### Task statement
Would you copy out the following entries exactly, without any of the pictures?

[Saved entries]
____________________

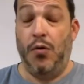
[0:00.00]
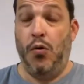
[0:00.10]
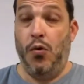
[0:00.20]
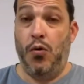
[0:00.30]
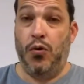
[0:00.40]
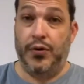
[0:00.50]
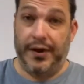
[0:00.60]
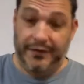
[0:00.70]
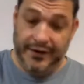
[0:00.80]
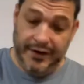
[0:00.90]
ooh, that
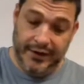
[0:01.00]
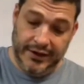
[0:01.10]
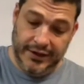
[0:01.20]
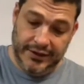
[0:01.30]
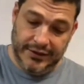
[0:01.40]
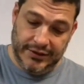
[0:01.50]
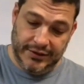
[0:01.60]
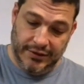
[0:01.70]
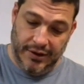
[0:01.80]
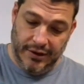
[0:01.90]
vanilla is
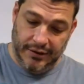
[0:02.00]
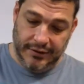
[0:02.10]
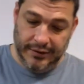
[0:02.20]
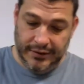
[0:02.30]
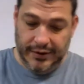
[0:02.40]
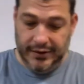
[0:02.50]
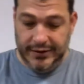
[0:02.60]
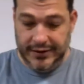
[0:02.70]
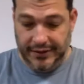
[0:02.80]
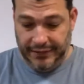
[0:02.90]
done.
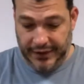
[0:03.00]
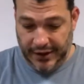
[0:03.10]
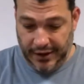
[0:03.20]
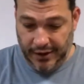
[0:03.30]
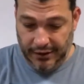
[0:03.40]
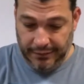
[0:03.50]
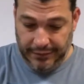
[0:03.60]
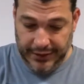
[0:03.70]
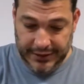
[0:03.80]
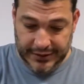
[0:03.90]
Definitely got all the
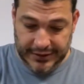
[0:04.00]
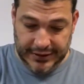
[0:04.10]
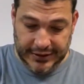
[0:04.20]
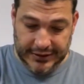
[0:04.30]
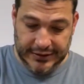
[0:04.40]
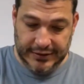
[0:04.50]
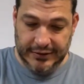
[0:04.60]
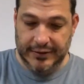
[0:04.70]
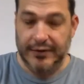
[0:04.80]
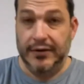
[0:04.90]
pieces.
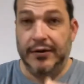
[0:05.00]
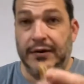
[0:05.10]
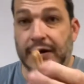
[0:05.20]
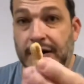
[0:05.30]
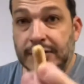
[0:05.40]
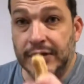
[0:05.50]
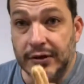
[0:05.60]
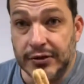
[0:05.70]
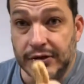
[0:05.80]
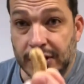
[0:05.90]
Got your little
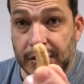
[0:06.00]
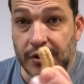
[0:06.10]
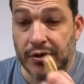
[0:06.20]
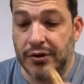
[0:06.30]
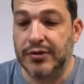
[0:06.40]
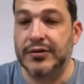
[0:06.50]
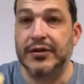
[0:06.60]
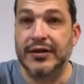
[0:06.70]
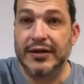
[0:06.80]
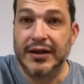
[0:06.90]
churros,
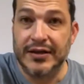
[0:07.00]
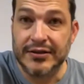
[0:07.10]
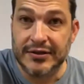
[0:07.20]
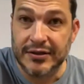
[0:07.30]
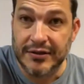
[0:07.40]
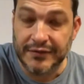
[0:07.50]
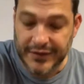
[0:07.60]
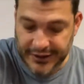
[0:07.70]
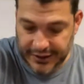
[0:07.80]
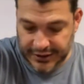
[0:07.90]
got your little
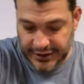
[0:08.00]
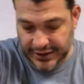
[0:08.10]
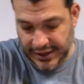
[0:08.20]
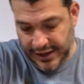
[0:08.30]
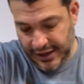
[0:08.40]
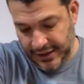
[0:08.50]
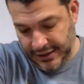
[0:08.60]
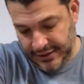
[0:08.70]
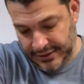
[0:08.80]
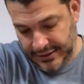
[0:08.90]
vanilla
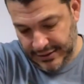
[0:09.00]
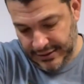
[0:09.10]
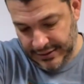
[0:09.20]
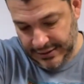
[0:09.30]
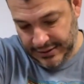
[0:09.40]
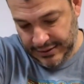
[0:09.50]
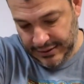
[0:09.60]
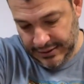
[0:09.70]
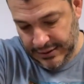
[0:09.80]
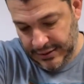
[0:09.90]
Chex,
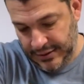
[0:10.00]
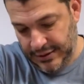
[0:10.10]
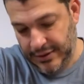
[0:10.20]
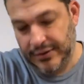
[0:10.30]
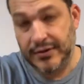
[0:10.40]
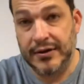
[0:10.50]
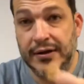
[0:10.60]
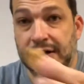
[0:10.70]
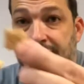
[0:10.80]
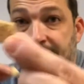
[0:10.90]
little
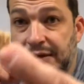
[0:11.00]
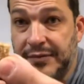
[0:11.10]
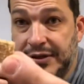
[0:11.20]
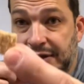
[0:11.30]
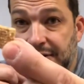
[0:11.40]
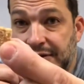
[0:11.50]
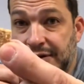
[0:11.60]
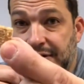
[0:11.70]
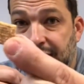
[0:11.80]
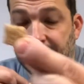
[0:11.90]
cinnamon toast
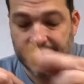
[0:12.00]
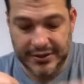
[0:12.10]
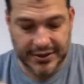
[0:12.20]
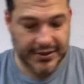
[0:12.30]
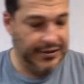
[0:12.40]
crunch.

____________________

### Response area
[0:00.00]
[0:00.10]
[0:00.20]
[0:00.30]
[0:00.40]
[0:00.50]
[0:00.60]
[0:00.70]
[0:00.80]
[0:00.90]
ooh, that
[0:01.00]
[0:01.10]
[0:01.20]
[0:01.30]
[0:01.40]
[0:01.50]
[0:01.60]
[0:01.70]
[0:01.80]
[0:01.90]
vanilla is
[0:02.00]
[0:02.10]
[0:02.20]
[0:02.30]
[0:02.40]
[0:02.50]
[0:02.60]
[0:02.70]
[0:02.80]
[0:02.90]
done.
[0:03.00]
[0:03.10]
[0:03.20]
[0:03.30]
[0:03.40]
[0:03.50]
[0:03.60]
[0:03.70]
[0:03.80]
[0:03.90]
Definitely got all the
[0:04.00]
[0:04.10]
[0:04.20]
[0:04.30]
[0:04.40]
[0:04.50]
[0:04.60]
[0:04.70]
[0:04.80]
[0:04.90]
pieces.
[0:05.00]
[0:05.10]
[0:05.20]
[0:05.30]
[0:05.40]
[0:05.50]
[0:05.60]
[0:05.70]
[0:05.80]
[0:05.90]
Got your little
[0:06.00]
[0:06.10]
[0:06.20]
[0:06.30]
[0:06.40]
[0:06.50]
[0:06.60]
[0:06.70]
[0:06.80]
[0:06.90]
churros,
[0:07.00]
[0:07.10]
[0:07.20]
[0:07.30]
[0:07.40]
[0:07.50]
[0:07.60]
[0:07.70]
[0:07.80]
[0:07.90]
got your little
[0:08.00]
[0:08.10]
[0:08.20]
[0:08.30]
[0:08.40]
[0:08.50]
[0:08.60]
[0:08.70]
[0:08.80]
[0:08.90]
vanilla
[0:09.00]
[0:09.10]
[0:09.20]
[0:09.30]
[0:09.40]
[0:09.50]
[0:09.60]
[0:09.70]
[0:09.80]
[0:09.90]
Chex,
[0:10.00]
[0:10.10]
[0:10.20]
[0:10.30]
[0:10.40]
[0:10.50]
[0:10.60]
[0:10.70]
[0:10.80]
[0:10.90]
little
[0:11.00]
[0:11.10]
[0:11.20]
[0:11.30]
[0:11.40]
[0:11.50]
[0:11.60]
[0:11.70]
[0:11.80]
[0:11.90]
cinnamon toast
[0:12.00]
[0:12.10]
[0:12.20]
[0:12.30]
[0:12.40]
crunch.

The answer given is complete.